This systematic review applied Grading of Recommendations Assessment, Development, and Evaluation approach assessing the quality of evidence.
This systematic review included the largest global trial and the latest trial on the subject so far that have improved the generalisability of the results through the efforts of national and international vasculitis networks and extensive selection criteria.
Despite the excellent methodological quality, the two eligible trials were open labelled and were subject to bias.
This systematic review is mainly based on evidence from patients with severe antineutrophil cytoplasmic antibodies-associated vasculitis is uncertain.

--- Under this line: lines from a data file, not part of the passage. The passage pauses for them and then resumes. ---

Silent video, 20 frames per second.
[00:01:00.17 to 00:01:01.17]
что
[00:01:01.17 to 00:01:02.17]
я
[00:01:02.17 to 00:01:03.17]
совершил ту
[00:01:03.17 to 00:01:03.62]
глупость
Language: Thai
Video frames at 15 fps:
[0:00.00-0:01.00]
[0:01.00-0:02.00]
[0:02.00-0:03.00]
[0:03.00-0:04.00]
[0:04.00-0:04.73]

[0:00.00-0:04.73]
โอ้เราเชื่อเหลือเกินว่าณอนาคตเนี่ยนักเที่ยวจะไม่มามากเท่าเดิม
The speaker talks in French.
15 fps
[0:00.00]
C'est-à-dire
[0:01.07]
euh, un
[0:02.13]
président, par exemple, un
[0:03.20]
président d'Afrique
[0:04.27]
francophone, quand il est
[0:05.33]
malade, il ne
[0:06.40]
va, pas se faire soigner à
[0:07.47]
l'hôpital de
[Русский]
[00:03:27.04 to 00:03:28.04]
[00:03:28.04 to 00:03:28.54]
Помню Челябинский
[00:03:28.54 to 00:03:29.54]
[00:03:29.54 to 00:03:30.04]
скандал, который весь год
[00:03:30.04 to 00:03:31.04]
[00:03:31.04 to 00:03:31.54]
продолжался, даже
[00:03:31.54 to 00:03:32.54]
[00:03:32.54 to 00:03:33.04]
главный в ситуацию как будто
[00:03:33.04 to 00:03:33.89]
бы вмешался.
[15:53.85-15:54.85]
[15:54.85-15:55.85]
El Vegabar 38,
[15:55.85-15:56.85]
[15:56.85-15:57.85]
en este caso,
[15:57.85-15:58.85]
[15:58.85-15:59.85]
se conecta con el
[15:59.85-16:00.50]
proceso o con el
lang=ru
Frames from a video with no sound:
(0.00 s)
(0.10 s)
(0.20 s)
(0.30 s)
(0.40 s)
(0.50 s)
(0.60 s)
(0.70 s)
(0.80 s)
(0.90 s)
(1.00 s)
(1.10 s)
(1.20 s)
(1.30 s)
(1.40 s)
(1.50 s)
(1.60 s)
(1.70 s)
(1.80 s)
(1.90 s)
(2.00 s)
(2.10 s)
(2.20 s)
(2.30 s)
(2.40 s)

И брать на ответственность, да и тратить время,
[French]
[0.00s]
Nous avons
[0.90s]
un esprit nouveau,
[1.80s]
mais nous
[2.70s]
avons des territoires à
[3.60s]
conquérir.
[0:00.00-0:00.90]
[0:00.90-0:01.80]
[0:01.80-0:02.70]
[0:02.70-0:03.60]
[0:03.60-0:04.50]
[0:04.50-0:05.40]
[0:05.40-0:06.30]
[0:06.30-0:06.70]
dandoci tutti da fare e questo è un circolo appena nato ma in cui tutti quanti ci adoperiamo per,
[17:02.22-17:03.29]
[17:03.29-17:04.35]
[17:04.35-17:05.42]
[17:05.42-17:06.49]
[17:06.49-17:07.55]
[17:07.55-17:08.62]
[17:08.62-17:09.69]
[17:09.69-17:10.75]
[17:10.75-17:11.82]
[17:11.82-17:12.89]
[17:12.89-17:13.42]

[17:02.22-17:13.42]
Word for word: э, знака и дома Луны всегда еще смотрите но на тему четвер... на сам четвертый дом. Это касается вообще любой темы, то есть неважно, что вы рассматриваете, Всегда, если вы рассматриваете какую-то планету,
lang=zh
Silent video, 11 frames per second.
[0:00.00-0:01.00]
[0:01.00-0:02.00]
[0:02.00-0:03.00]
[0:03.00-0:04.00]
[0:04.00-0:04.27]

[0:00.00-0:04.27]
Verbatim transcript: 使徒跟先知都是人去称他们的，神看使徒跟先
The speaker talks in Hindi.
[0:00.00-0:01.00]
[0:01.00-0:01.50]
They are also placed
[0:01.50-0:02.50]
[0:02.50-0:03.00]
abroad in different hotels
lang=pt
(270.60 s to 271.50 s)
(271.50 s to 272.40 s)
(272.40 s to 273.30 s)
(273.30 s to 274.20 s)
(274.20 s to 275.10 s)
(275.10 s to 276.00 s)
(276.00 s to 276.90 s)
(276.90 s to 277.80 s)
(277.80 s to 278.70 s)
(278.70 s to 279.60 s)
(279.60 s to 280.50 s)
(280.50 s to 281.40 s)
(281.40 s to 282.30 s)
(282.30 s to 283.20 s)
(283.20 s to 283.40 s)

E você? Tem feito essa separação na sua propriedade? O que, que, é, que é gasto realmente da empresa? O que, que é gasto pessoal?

Antineutrophil cytoplasmic antibodies (ANCA)-associated vasculitis (AAV) comprises a subgroup of systemic vasculitis affecting small-sized to medium-sized vessels, a chronic inflammatory disease of the blood vessel wall,1 and includes granulomatosis with polyangiitis (GPA), microscopic polyangiitis (MPA) and eosinophilic granulomatosis with polyangiitis (EGPA).2 Patients with AAV usually test positive for ANCA. The cause of the disease remains unclear. Genetic and environmental factors play an important role in the onset of the disease.3 4 The annual incidence of AAV is about 20 per million inhabitants, and the prevalence is about 100 per million inhabitants.5 AAV has multiple clinical manifestations, characterised by leucocytes infiltrating the vessel walls, fibrinoid necrosis and vascular damage with occlusion or aneurysm formation.6 The severity of AAV varies greatly, but after months to years of non-severe manifestations, patients with non-severe diseases often progress to severe diseases.7 The most common severe AAV manifestation is glomerulonephritis, which leads to renal failure and alveolar capillaritis causing pulmonary haemorrhage.8 Previous studies have shown that untreated AAV is typically fatal,9 with 6-month and 1-year mortality rates of 60% and 80%, respectively.10
Since the 1950s, glucocorticoids (GCs), as immunosuppressants and anti-inflammatory drugs with a fast-acting and powerful anti-inflammatory effect, became the basis of therapy for AAV.11 12 The main mechanism of action is genomic and non-genomic effects mediated by cytosolic GC receptors or specific and non-specific interactions with membrane-bound GC receptors resulting in reduced production of proinflammatory proteins (transrepression).13 However, monotherapy has incomplete efficacy.14 Subsequently, standard therapy emerged using the combination of high-dose GC and cyclophosphamide to achieve remission in AAV.15–17 This combination therapy proved to reduce mortality to 25% at 5 years and has high remission rates of 80%–90%.18 In addition to cyclophosphamide, clinical remission can also be achieved with rituximab-based or methotrexate-based therapies.19 Although the combination of high-dose GC and cytotoxic drugs greatly enhances the therapeutic efficacy, high-dose GC may increase the toxicity associated with treatment. Infections and cardiovascular diseases due to the treatment are main causes of fatal side effects that reduced quality of life (QOL) in patients.20 21 Previous studies have shown that lower GC doses during the induction period were associated with higher relapse rates and longer term of GC use that might expose patients to the potential toxicity of high-cumulative GC.22 23
The purpose of this systematic review is to evaluate the comparative efficacy and safety of alternative GC regimens (two or more different doses of GC) in patients with ANCA-associated vasculitis. Our systematic review is part of a BMJ Rapid Recommendations project, which is based on the shared vision of the MAGIC Evidence Ecosystem Foundation (www.magicproject.org) and The BMJ. When there is evidence that may change the clinical practice, the cooperative organisations will act quickly to provide a timely, trustworthy practice guideline. Under such circumstance, the exciting evidence was the PEXIVAS trial.24 The systematic review informed an associated BMJ Rapid Recommendations.
Registration and report
A priori protocol of this systematic review is presented at PROSPERO (CRD42020179087). We reported this systematic review and meta-analysis based on the Preferred Reporting Items for Systematic Reviews and Meta-Analyses (PRISMA) statement (see online supplemental appendix 1).25
Patient and public involvement
According to the process of the BMJ Rapid Recommendations, the guideline panel on this target provides critical process oversight and content guidance for the systematic review. The guideline panel consisted of clinicians, methodologists, pharmacists, patient partners with AAV and caregiver partner. Patients received relevant training and support to meet patient involvement content throughout the guideline development process, including critical feedback on outcome and subgroup selection, Grading of Recommendations Assessment, Development, and Evaluation (GRADE) judgments and manuscript feedback.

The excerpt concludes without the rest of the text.